*What needs to be done:* While copying the entries exactly, leave out each picture they contain.

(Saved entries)
==============================
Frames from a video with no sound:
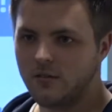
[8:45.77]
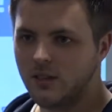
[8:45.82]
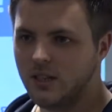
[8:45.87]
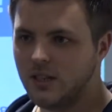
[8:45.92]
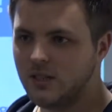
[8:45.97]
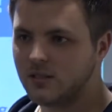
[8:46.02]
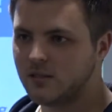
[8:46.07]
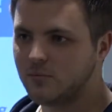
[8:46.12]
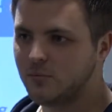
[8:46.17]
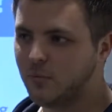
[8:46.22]

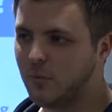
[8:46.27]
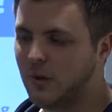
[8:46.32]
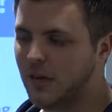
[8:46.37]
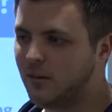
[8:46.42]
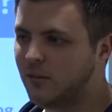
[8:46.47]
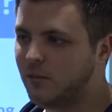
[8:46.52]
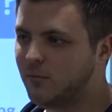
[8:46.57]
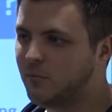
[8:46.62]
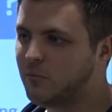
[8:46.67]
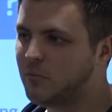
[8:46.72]
He's
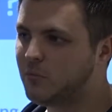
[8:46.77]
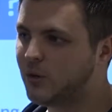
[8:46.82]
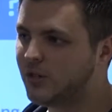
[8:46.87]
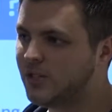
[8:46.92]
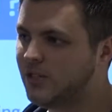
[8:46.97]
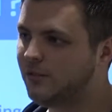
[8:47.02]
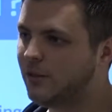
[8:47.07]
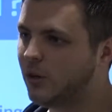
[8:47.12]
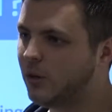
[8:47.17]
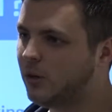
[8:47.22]
been
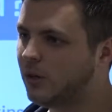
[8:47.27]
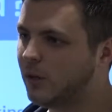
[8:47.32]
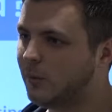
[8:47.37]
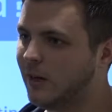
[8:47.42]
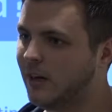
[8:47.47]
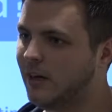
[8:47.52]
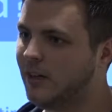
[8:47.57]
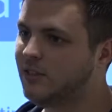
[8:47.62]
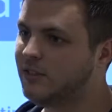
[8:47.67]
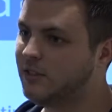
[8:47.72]
pretty vocal
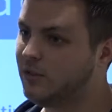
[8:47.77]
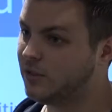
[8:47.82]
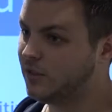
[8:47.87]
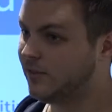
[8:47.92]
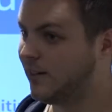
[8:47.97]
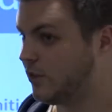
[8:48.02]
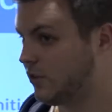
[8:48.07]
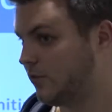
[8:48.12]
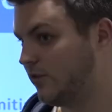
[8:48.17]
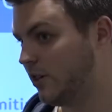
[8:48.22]
about his use of
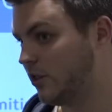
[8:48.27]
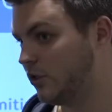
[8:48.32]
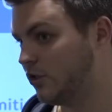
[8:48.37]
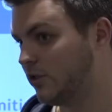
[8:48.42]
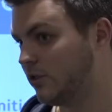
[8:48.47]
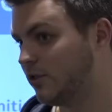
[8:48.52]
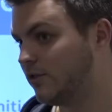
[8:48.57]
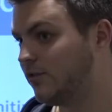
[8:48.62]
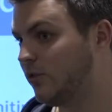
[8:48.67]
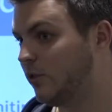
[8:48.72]
Azure
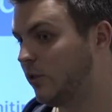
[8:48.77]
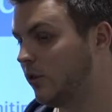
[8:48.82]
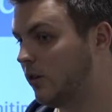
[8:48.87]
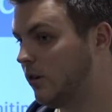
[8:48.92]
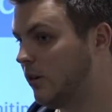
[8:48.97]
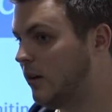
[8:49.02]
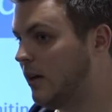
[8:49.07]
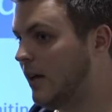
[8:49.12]
Functions for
==============================
*Your solution:*
Frames from a video with no sound:
[8:45.77]
[8:45.82]
[8:45.87]
[8:45.92]
[8:45.97]
[8:46.02]
[8:46.07]
[8:46.12]
[8:46.17]
[8:46.22]

[8:46.27]
[8:46.32]
[8:46.37]
[8:46.42]
[8:46.47]
[8:46.52]
[8:46.57]
[8:46.62]
[8:46.67]
[8:46.72]
He's
[8:46.77]
[8:46.82]
[8:46.87]
[8:46.92]
[8:46.97]
[8:47.02]
[8:47.07]
[8:47.12]
[8:47.17]
[8:47.22]
been
[8:47.27]
[8:47.32]
[8:47.37]
[8:47.42]
[8:47.47]
[8:47.52]
[8:47.57]
[8:47.62]
[8:47.67]
[8:47.72]
pretty vocal
[8:47.77]
[8:47.82]
[8:47.87]
[8:47.92]
[8:47.97]
[8:48.02]
[8:48.07]
[8:48.12]
[8:48.17]
[8:48.22]
about his use of
[8:48.27]
[8:48.32]
[8:48.37]
[8:48.42]
[8:48.47]
[8:48.52]
[8:48.57]
[8:48.62]
[8:48.67]
[8:48.72]
Azure
[8:48.77]
[8:48.82]
[8:48.87]
[8:48.92]
[8:48.97]
[8:49.02]
[8:49.07]
[8:49.12]
Functions for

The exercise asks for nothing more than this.